Let’s be clear—what would have been unthinkable would be a relatively small (82-store) apparel chain taking on something this technically aggressive, even with a partner as big as eBay to help foot the bill.


Written by Frank Hayes. Leaving aside all the obvious unanswered questions—from “how do you physically protect a giant touchscreen?” to “how much of an exhibitionist does a customer have to be to browse a web catalog that’s taller than she is, right out in public?”—it’s a testament to how inexpensive and physically tough this kind of technology has become that it’s viewed as practical. Of course, that all assumes that the chain and eBay will actually get it to work as advertised. 

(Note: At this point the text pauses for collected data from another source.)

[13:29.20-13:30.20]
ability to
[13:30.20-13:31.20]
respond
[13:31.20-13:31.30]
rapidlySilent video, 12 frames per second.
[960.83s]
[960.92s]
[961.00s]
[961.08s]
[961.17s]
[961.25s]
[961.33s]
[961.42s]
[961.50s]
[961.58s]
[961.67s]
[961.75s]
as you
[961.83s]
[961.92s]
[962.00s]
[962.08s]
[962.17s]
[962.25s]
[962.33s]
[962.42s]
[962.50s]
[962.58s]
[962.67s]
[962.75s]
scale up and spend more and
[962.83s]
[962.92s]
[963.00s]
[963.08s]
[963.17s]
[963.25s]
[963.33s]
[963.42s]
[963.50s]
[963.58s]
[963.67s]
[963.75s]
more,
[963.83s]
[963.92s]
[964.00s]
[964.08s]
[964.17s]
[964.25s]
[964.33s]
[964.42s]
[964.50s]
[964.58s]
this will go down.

The project was revealed by eBay CEO John Donahoe, speaking at a conference on April 30.Donahoe didn’t give many details about the pop-up store, but he described the concept.“Here in New York, later on this summer, one of the retailers we’re working with is going to do pop-up stores with a storefront in which the store window is a touchscreen, so both during the day and at night you can shop and you can engage with their inventory,” he said.TechCrunch later learned that the retailer was Kate Spade on Saturday.

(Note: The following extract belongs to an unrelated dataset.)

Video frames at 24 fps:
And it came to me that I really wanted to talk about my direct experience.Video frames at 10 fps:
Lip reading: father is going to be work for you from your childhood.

That fits in with Donahoe’s notion of shopping that’s tied in with a whole collection of screens, ranging from smartphones to tablets and PCs to TVs and in-store displays. The idea of a giant touchscreen isn’t new, but the definition of “giant” has changed just in the past several years, from a 42-inch touchscreen embedded in a seven-foot-tall kiosk at JCPenney (NYSE:JCP) in 2011 to entire shop windows today.

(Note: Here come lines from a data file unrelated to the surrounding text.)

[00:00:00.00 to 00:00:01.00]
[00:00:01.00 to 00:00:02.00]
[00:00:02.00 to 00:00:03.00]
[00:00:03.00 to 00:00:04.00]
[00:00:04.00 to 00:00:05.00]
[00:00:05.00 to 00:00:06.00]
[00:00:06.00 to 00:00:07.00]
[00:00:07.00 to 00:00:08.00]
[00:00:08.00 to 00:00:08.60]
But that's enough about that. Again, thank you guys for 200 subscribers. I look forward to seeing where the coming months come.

Of course, it’s easy to announce a concept (just ask any player in mobile payments). The devil is in the details, or more accurately, in those as-yet-unanswered questions.

How will eBay (we have to assume this will be primarily eBay’s role) protect the publicly accessible touchscreen front window from abuse? That doesn’t just mean the risk of some New Yorker tossing a brick through a very expensive touchscreen—the workaround for that is to use an ordinary window, a little spray-on frosting and a projector, along with technology that senses where a customer’s hand is remotely. That way the worst a brick can do is break a window.